===== EXERCISE INPUTS

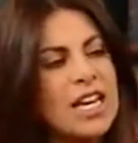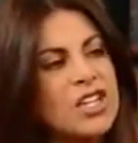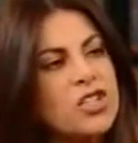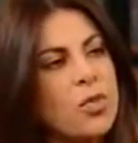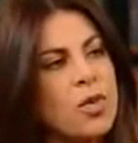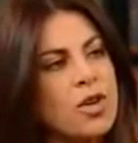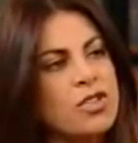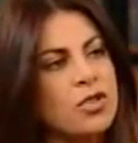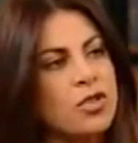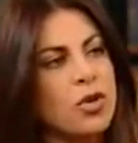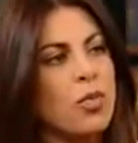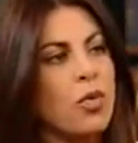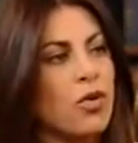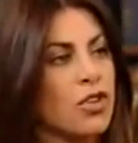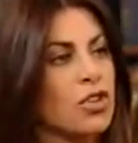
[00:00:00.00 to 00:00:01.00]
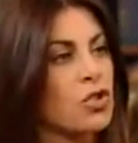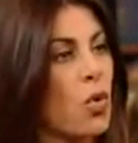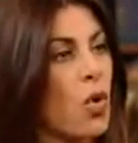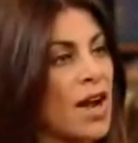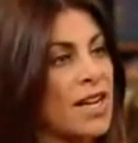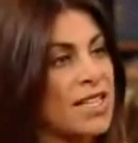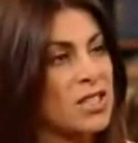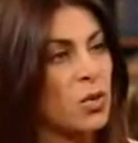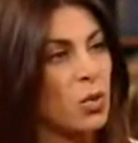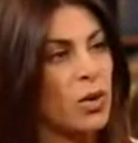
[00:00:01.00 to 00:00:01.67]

each muscle group more than twice a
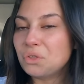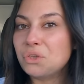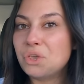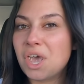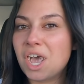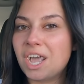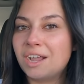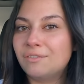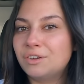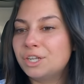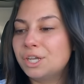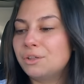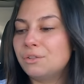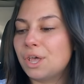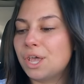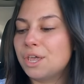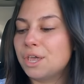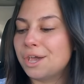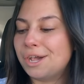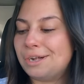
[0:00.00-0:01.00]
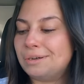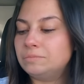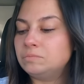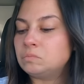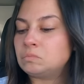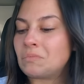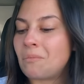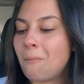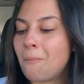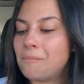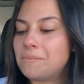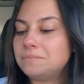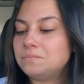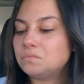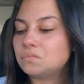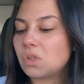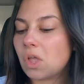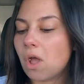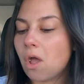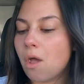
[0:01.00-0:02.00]
Yeah, I really like it.
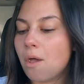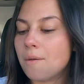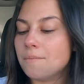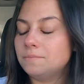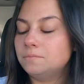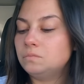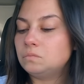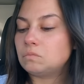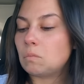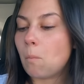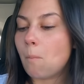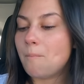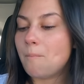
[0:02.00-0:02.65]
I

==========

> [EXERCISE GOAL]: Would you give the data above again word for word, minus the pictures?

> [RESULT]:
[00:00:00.00 to 00:00:01.00]
[00:00:01.00 to 00:00:01.67]

each muscle group more than twice a
[0:00.00-0:01.00]
[0:01.00-0:02.00]
Yeah, I really like it.
[0:02.00-0:02.65]
I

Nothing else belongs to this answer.